Outro caso em que há a possibilidade de evolução para a condição, em questão, é a de indivíduos procederem determinadas intervenções cirúrgicas que envolvam introdução de aparelhagem na região da uretra e da bexiga.

Não-infecciosa

Ainda que os critérios infecciosos bacterianos sejam, portanto, os motivadores mais comuns da condição, em questão, um quantitativo de fatores destacados pela não-infecção pode fazer a inflamação da bexiga.

  • categoria fúngica – comum em pessoas diabéticas e imunodeprimidas;
  • categoria intersticial – inflamação de teor crônico de razão desconhecida;
  • medicação incerta – como substâncias quimioterápicos que podem provocar inflamações da bexiga;
  • tratamentos que envolvam radiações da área da pelve;
  • utilização do cateter em períodos prolongados;
  • condição “específica” com associação a demais situações clínicas como câncer, patologia de inflamação da pelve, doença de Crohn, endometriose, tuberculose ou, ainda, diverticulite.

Sintomas da Cistite

Os sinais da condição, de modo geral, fazem a inclusão de:

  • vontade intensa de urinar e que persiste;
  • sensação de ardência ao eliminar a urina;
  • eliminação de urina em pequenos quantitativos e com frequência;
  • sangue na urina;
  • desconforto na área da pelve;
  • urina com cheiro forte e turva;
  • febre menor que 38º;
  • sensação de pressão abdominal inferior.

Em indivíduos pequenos, eliminar a urina na roupa pode se caracterizar por um sintoma de infecção do trato urinário. Este ato noturno, por si apenas, não tem associação a UTI.

Tratamento para Cistite

Tudo tem início com a indicação de ingestão de muito líquido e urinar frequentemente. Isto se destaca como uma tentativa de fazer a lavagem da bexiga.

Infecção por Bactéria

As substâncias antibióticas são o primeiro modo de tratar a condição, quando a causa são elementos bacterianos.

A medicação utilizada neste tratamento e a duração dele depende do estado de saúde, das patologias pré-existentes, e eventuais elementos bacterianos encontrados na urina.

Os sinais geralmente apresentam uma melhora com significância dentro de 1 ou 2 dias de antibioticoterapia, em caso de condição “comum”.

Contudo, há a probabilidade que haja necessidade de consumir substâncias antibióticas em período de 1, 3 ou até 7 dias,a depender do cenário clínico, histórico ou teor de gravidade de infecção.

Não importa o tempo do tratamento, é imprescindível a ingestão correta do antibiótico com prescrição médica para a garantia de que a infecção não será reincidente.

Consumir a dosagem antibiótica única posteriormente a cada atividade sexual também pode auxiliar no controle da condição. Isto se chama quimioprofilaxia.

Este tratamento específico só é recomendado quando há associação do condição com a atividade, em questão.

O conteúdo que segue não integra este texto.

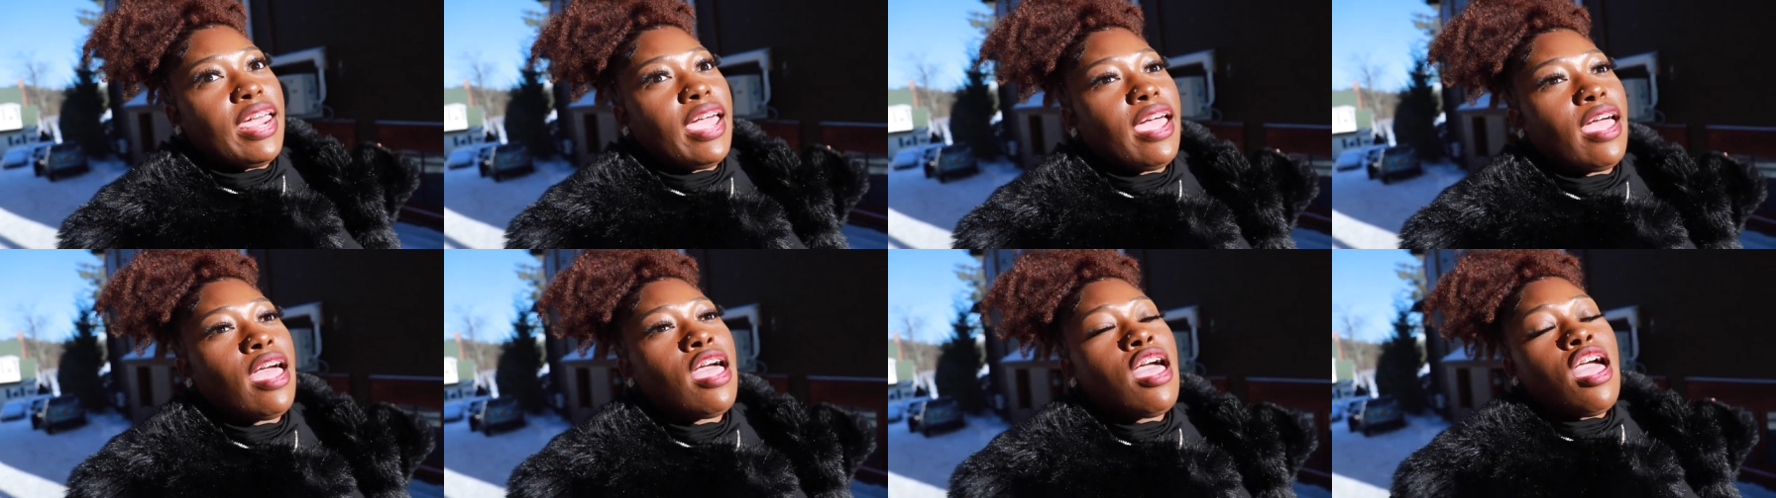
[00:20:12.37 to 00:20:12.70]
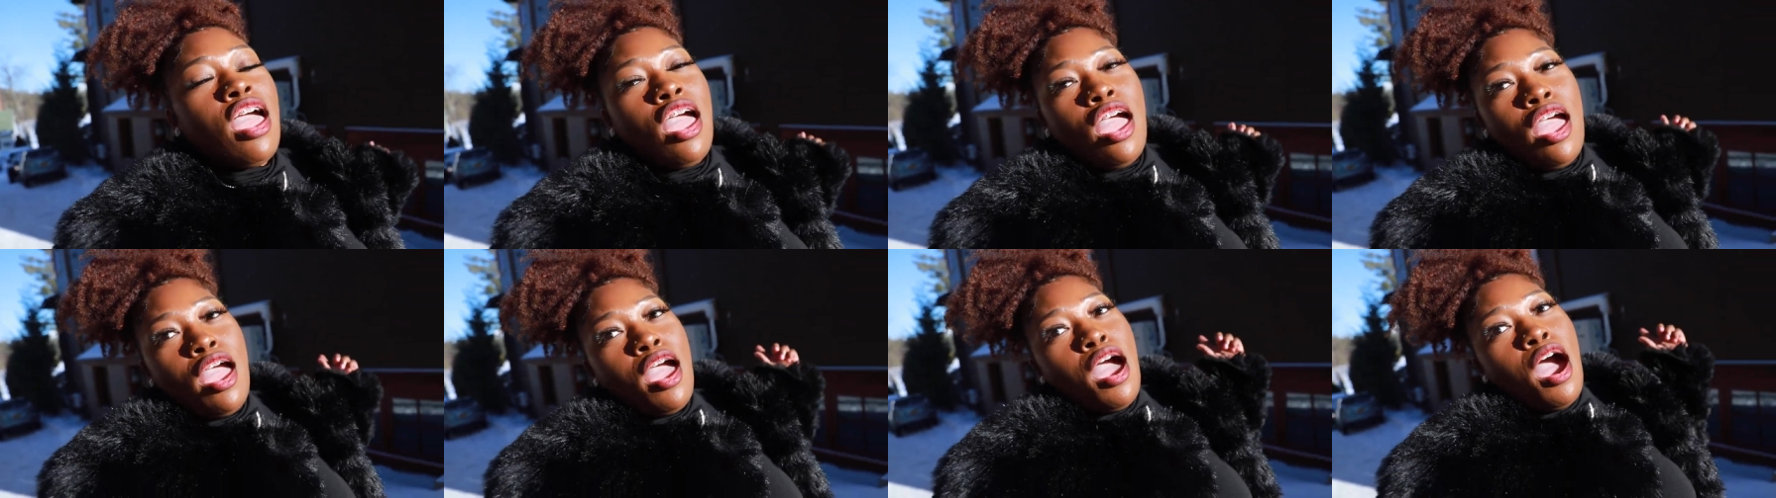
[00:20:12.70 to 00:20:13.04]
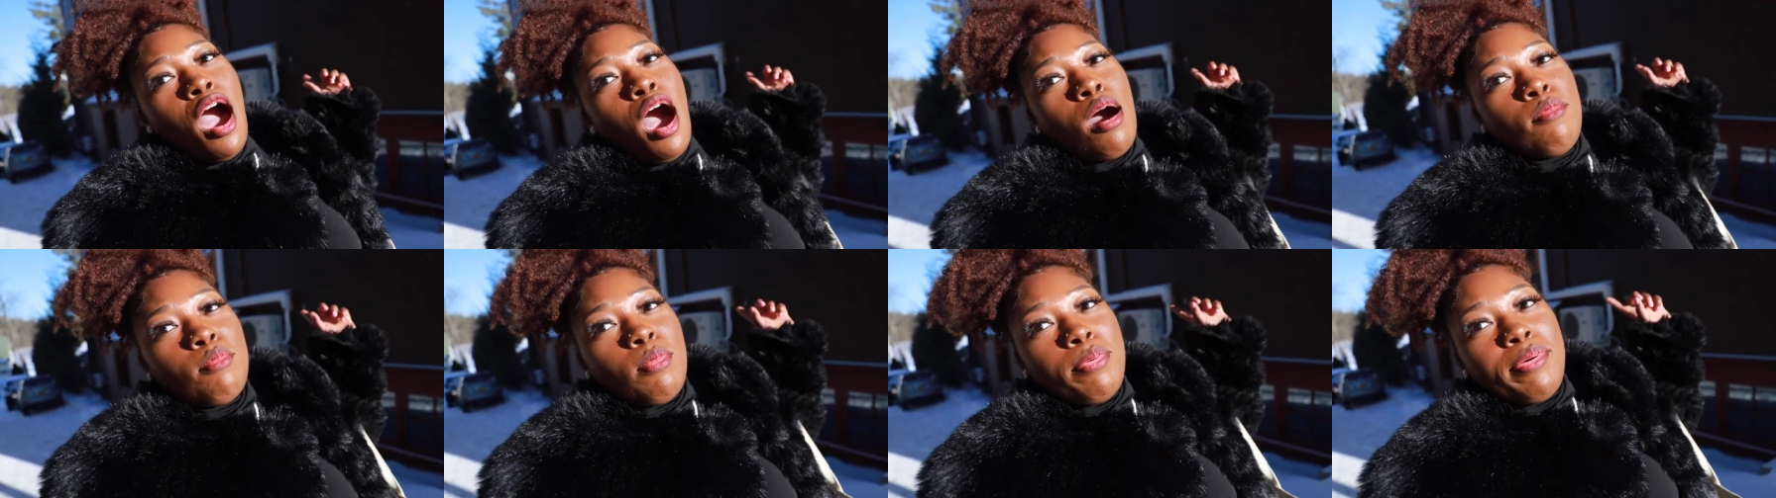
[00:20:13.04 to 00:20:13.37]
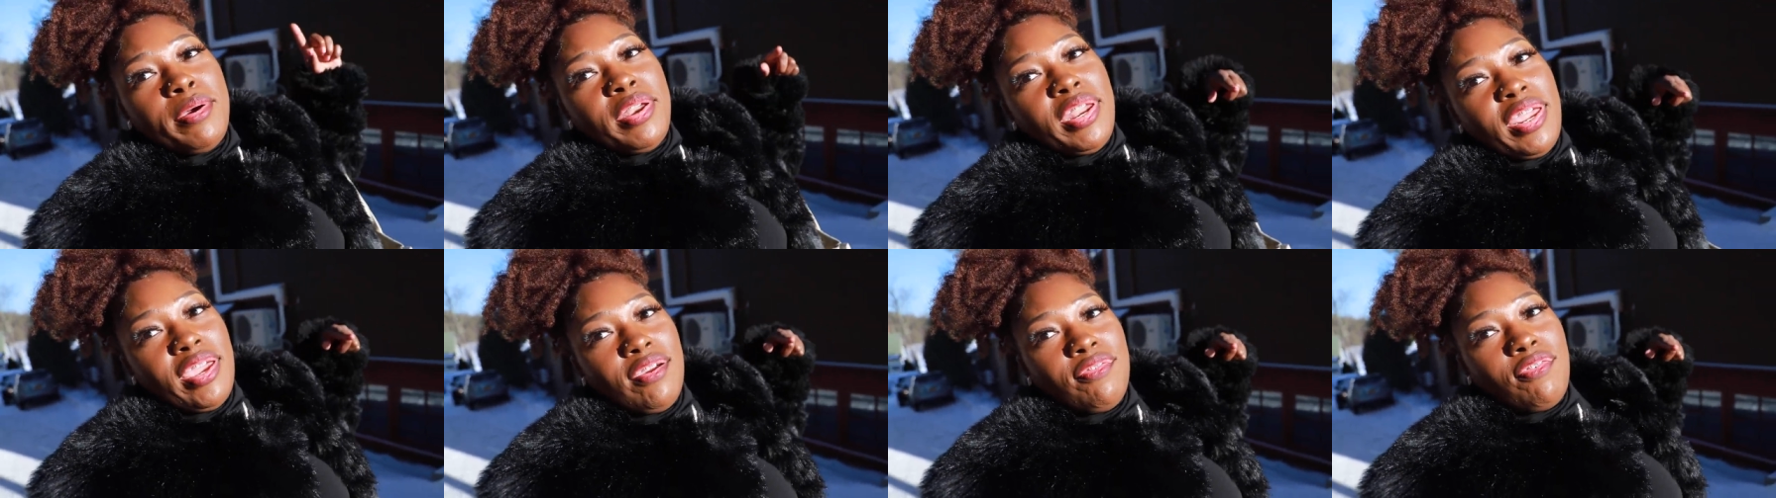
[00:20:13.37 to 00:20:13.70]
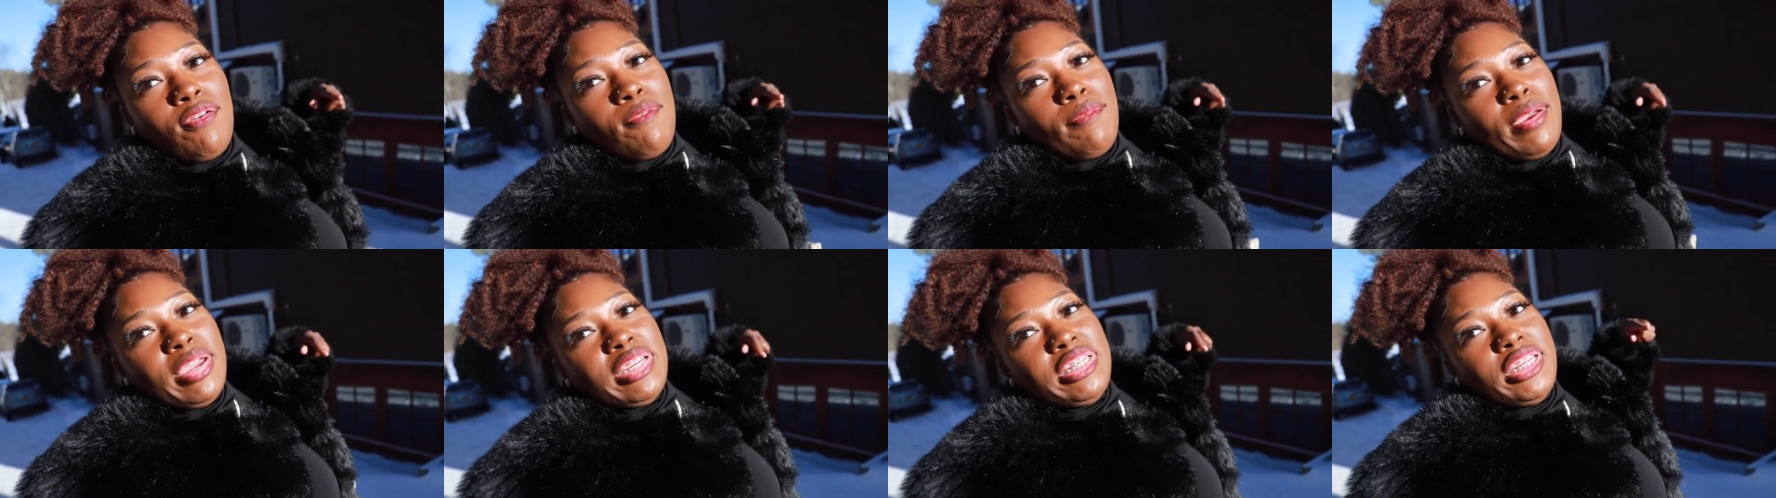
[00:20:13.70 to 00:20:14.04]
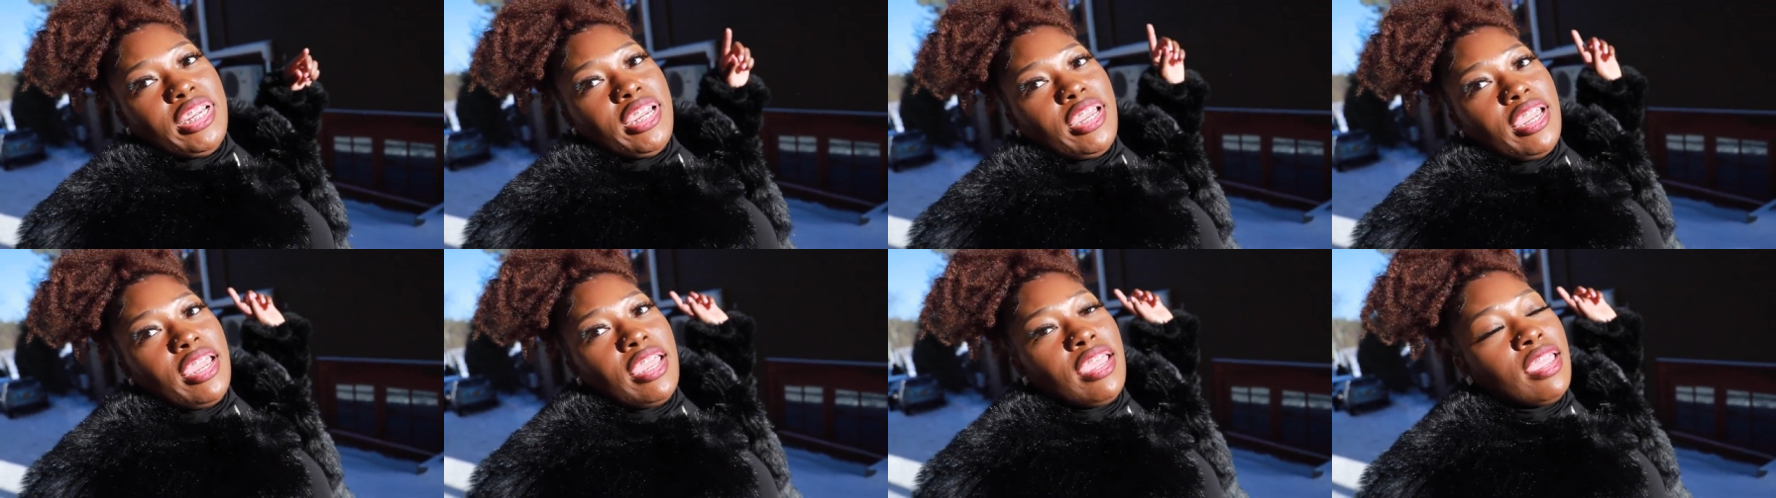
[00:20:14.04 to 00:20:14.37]
at, I'm gonna put the
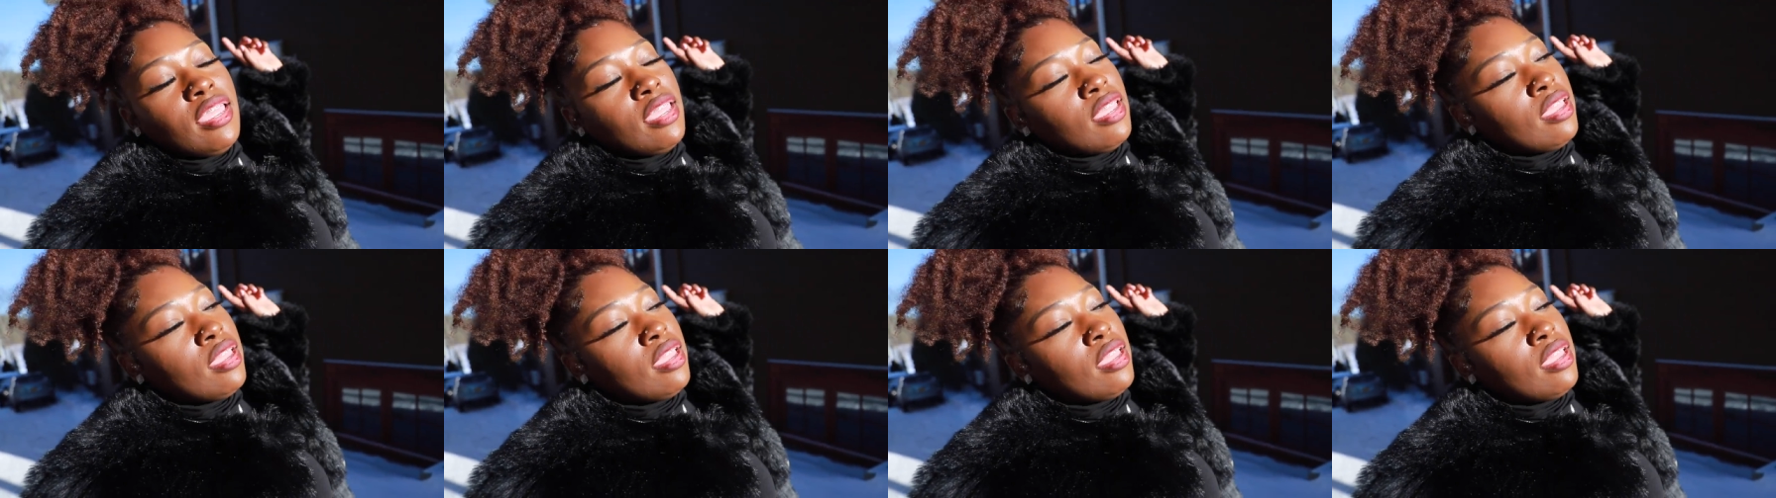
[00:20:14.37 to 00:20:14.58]
information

Para as condições hospitalares, este tratamento tem maior complexidade, visto que os elementos bacterianos dispostos em hospitais são caracterizados de maior resistência à categorias comuns da substância antibiótica.

Em razão disto, portanto, é possível que haja a necessidade de diversas categorias antibióticas e abordagens diferenciadas de tratar a condição.


Portanto, desta forma, não se utiliza esquema de curto prazo.

Por mais que você se sinta bem, faça um Check-up  uma vez por ano.  Exames regulares ajudam seu médico acompanhar sua saúde e identificar alguma ameaça de doença, colocando você no caminho do tratamento.